There were some basic programming problems that came up. At first, I hadn't pushed and popped between the moving of each individual particle. This caused some problems, but created a rather interesting effect. When trying to change over to using a structure to represent a particle, many problems occurred. I decided it would just be easier to use three different arrays to hold the x, y, and z coordinates of the particles. I'm sure a structure implementation would work fine, but, as this is the first time I've ever programmed in C, I couldn't get it to work.
More important and basic problems also came up. At first, with gravity turned on, there was no floor. This just caused the particles to fall forever and never take up any kind of steady state exponential distribution. The addition of a barrier where the particles could no longer go downwards fixed this problem quite well. The ground of this system is very important the results.
Another flaw in this program is the amount of time it takes to use. When the number of iterations is set very high with 1000 particles in the system, the frame rate goes way down and it takes a while for the system to get to where you want it to go.
On Brownian Motion:
The model of Brownian motion used in the project is very crude. It's good enough to give the desired results, but it could be vastly improved. Brownian motion is based on particle collisions; in this program, the collisions of the particles are completely ignored. I think of this as a display of representative particles in the atmosphere. The direction a particle would go after a collision in a real atmosphere would be determined by the angle at which it collides with the other particle, and the velocity of both particles. In a system with many many particles, this is pretty much random. So, this program just makes this actually random as an approximation. The particles also conveniently move all at the same time. This is convenient in the calculation of how much the fall due to gravity. This is also another flaw of this simulation of Brownian motion. This could be explained as we have chosen a set of particles who, over the course of the runtime of the program, happen to collide with other particles at the same time. In a real atmosphere with numbers of particles on the order of many moles, finding 1000 that collide at almost exactly the same time for a few thousand iterations could be possible.
This is only the way I am explaining this to myself at this point. I am by no means an expert on Brownian motion or statistical mechanics, having only taken a single class on the subject. Much more research would have to be done for me to accurately and scientifically explain all the aspects of this simulation.
Suggestions for Future Improvements:
As I've stated before, the implementation of temperature could use a lot of improvement. In a real system, not all the particles would have the same temperature; instead, they would have a distribution of temperatures (which also take on a Boltzmann distribution). This program could be made to assign temperatures to the particles according to this.

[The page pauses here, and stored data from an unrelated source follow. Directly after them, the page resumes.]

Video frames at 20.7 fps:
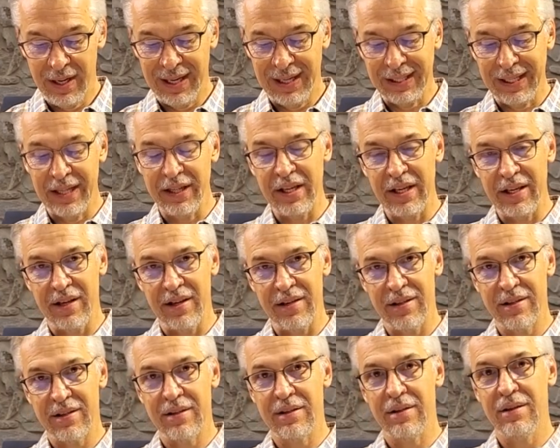
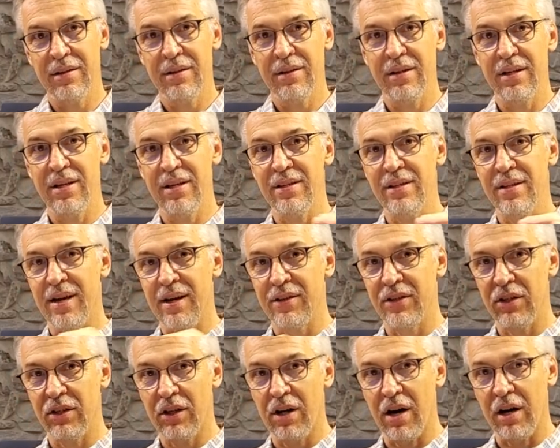cleanliness is next
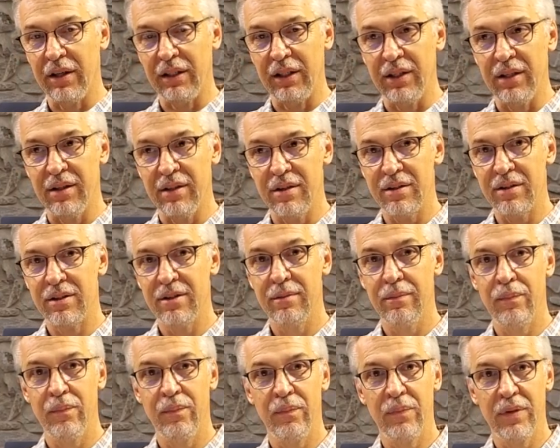to godliness
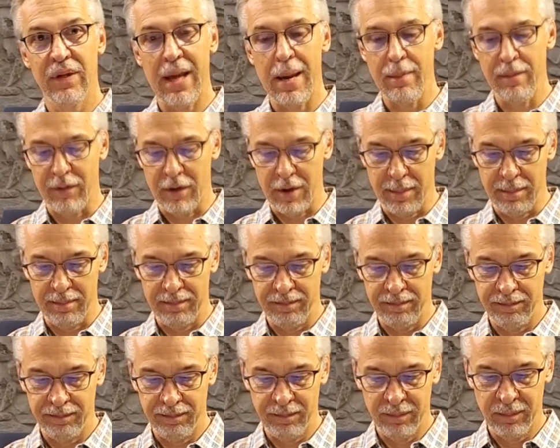came from.
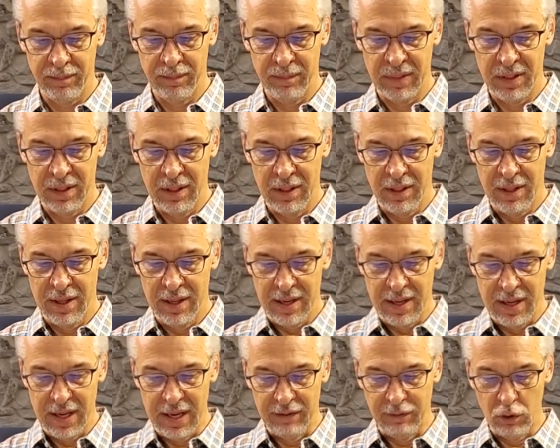
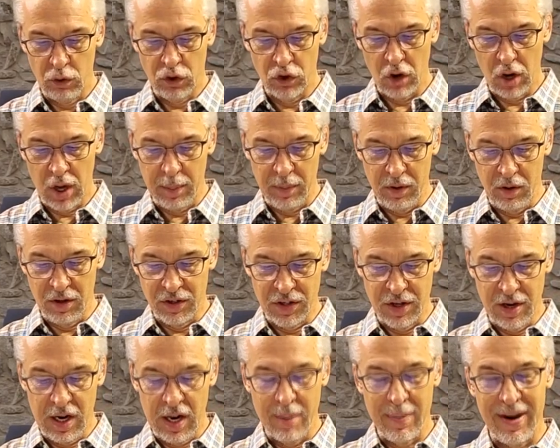If you showed up in your
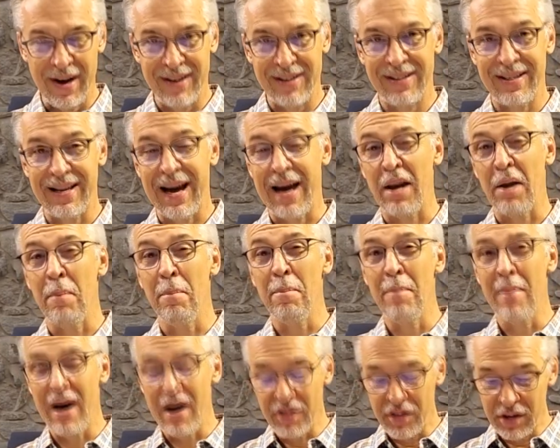Sunday best at a
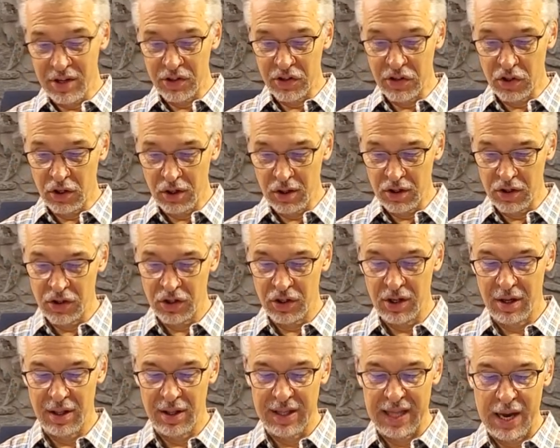Methodist
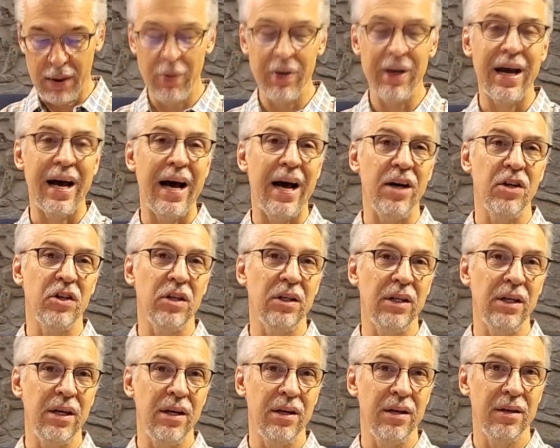church, they would
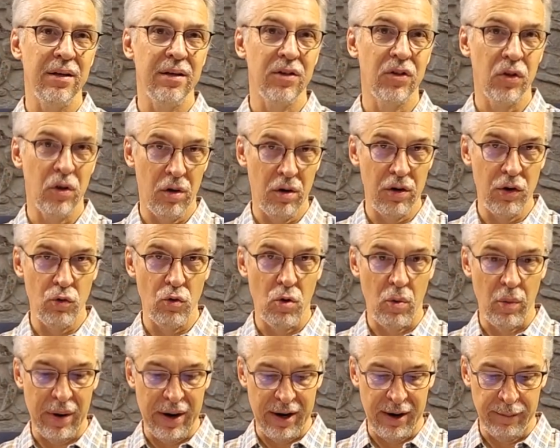actually turn you
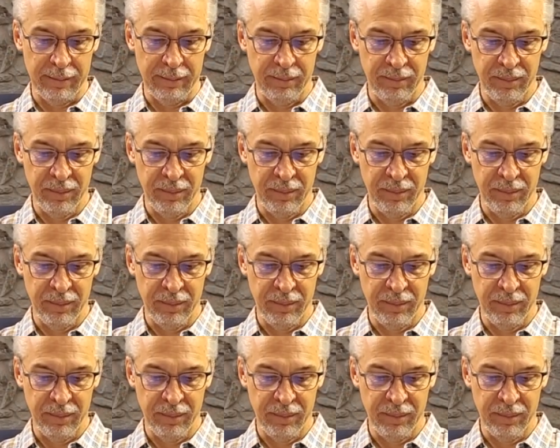away.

Another thing that could be changed is to have the particles not all change direction at the same time. This would be more realistic as the collisions should happen at random times. This would require an improvement in the way the gravity is implemented, as it can no longer be assumed that it causes a constant value of displacement every iteration.
The main thing that could be improved is the implementation of Brownian motion. It would be very interesting to see what effect this would have on the results.
Sources:
Young, Hugh D. and Roger A. Freedman. University Physics. Addison Wesley, 1996.
Other information provided by the physics department of the University of Illinois.